There was a handful of men who, like Kicking Bird, carried great influence in the band. None was more influential than Ten Bears. He was the most venerated, and at sixty years, his toughness, his wisdom, and the remarkably steady hand with which he guided the band were exceeded only by his uncanny ability to know which way the winds of fortune, no matter how small or large, were going to shift next.

Ten Bears could see at first glance that something had happened to Kicking Bird, whom he looked on as an important staff member. But he, too, said nothing. It was his custom, and it served him well, to wait and watch.

But by the end of the second day it seemed apparent to Ten Bears that something serious might have happened, and late in the afternoon he paid a casual visit to Kicking Bird’s home.

For twenty minutes they smoked the medicine man’s tobacco in silence before slipping into bits and pieces of chitchat concerning unimportant matters.

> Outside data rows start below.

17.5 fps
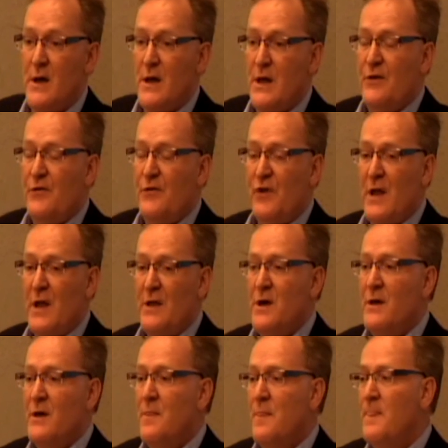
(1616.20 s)
He's saying
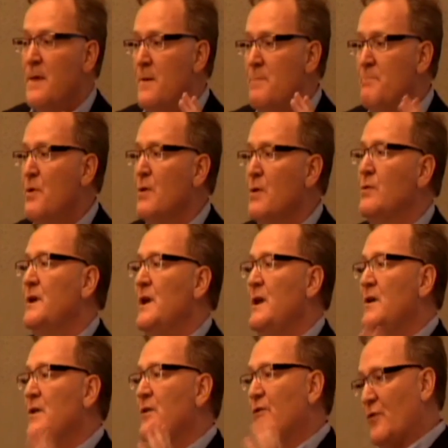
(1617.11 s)
that the
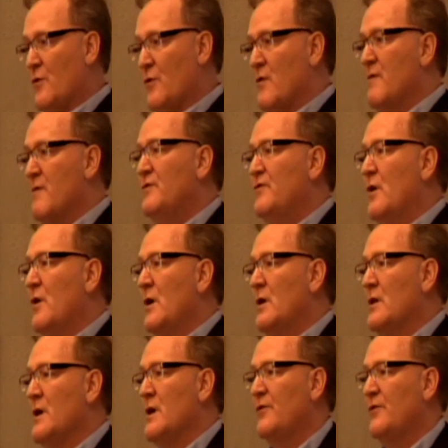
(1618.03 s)
ability to serve
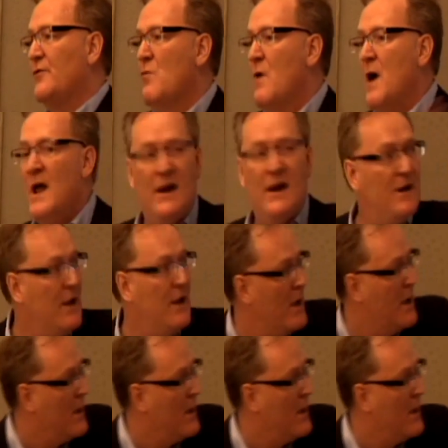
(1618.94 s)
journalists when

At just the right moment Ten Bears drove the conversation deeper with a general question. He asked how Kicking Bird felt, from a spiritual point of view, about prospects for the summer.

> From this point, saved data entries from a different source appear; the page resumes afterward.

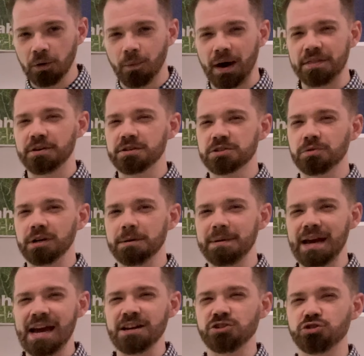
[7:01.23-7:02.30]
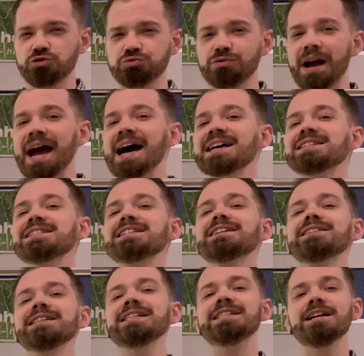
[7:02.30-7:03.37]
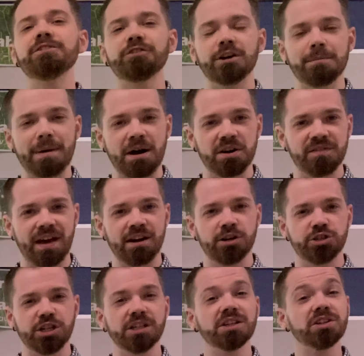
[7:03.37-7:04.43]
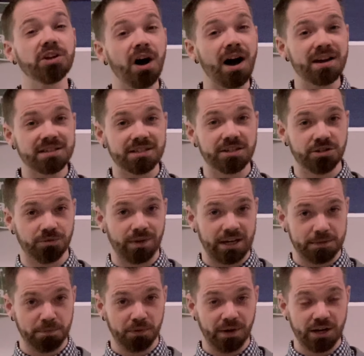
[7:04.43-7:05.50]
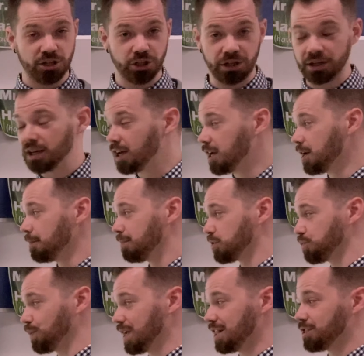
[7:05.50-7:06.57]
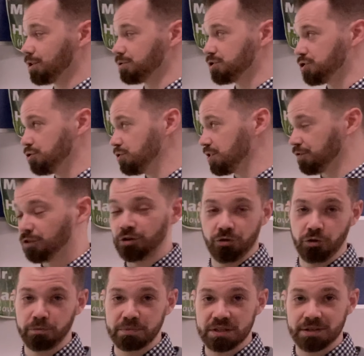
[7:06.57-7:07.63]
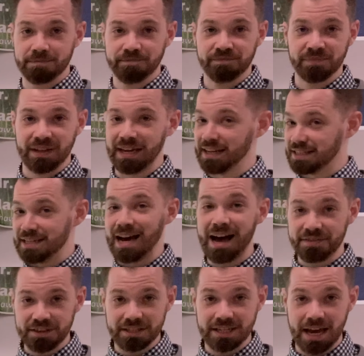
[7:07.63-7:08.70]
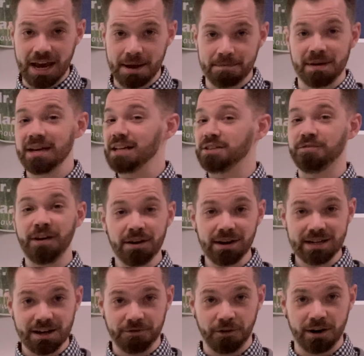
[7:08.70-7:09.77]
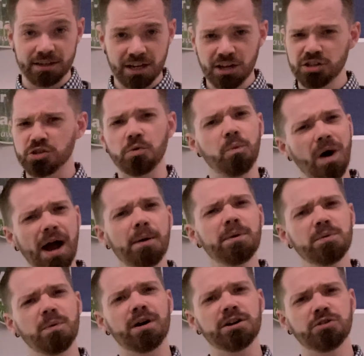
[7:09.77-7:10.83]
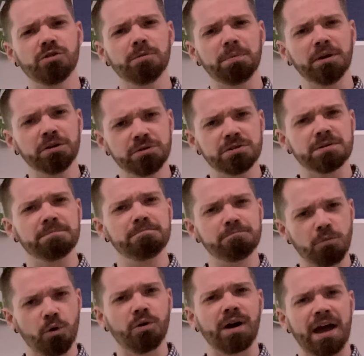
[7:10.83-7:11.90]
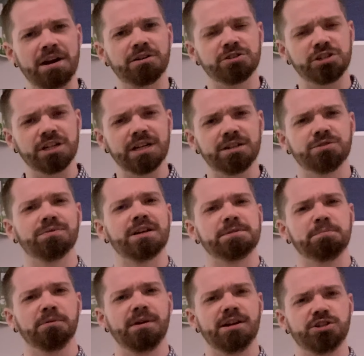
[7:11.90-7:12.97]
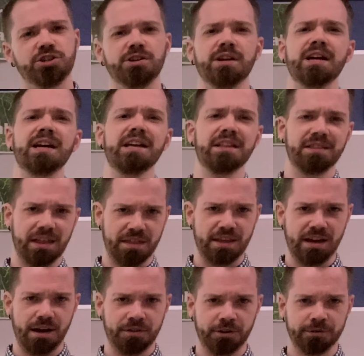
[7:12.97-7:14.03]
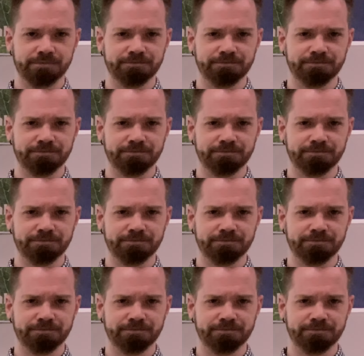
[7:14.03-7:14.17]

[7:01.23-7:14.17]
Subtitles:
why there is going to be a drastically different amount of energy lost to respiration between those two different groups. It is not the same, it's very different, so why would one group lose more energy to respiration than the other?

Without going into detail, the medicine man told him the signs were good. A priest who cares not to elaborate about his work was a dead giveaway to Ten Bears. He was certain something had been held back.

Then, with the skill of a master diplomat, Ten Bears asked about potentially negative signs.

The two men’s eyes met. Ten Bears had trapped him in the most gentle way.

“There is one,” said Kicking Bird.

As soon as he said that, Kicking Bird felt a sudden release, as though his hands had been unbound, and it all spilled out: the ride, the fort, the beautiful buckskin horse, and The Man Who Shines Like Snow.

When he finished, Ten Bears relit the pipe and puffed thoughtfully before laying it between them.

“Did he look like a god?” he asked.

“No. He looked like a man,” replied Kicking Bird. “He walked like a man, sounded like a man. His form was as a man’s. Even his sex was as a man’s.”

“I have never heard of a white man without clothes,” said Ten Bears, and his expression turned suspicious. “His skin actually reflected the sun?”

“It stung the eyes.”

The men fell into silence once again.

Ten Bears got to his feet.

“I will think about this now.”

four

Ten Bears shooed everyone out of his lodge and sat by himself for more than an hour, thinking about what Kicking Bird had told him.

It was hard thinking.

He had only seen white men on a few occasions, and like Kicking Bird, he could not fathom their behavior. Because of their reputed numbers they would have to be watched and somehow controlled, but until now, they had been nothing beyond a persistent nuisance to the mind.

Ten Bears never liked thinking about them.

How could any race be so mixed-up? he thought.

But he was drifting from the point, and inwardly Ten Bears chastised himself for his messy thinking. What did he really know about the white people? He knew next to nothing. . . . That, he had to admit.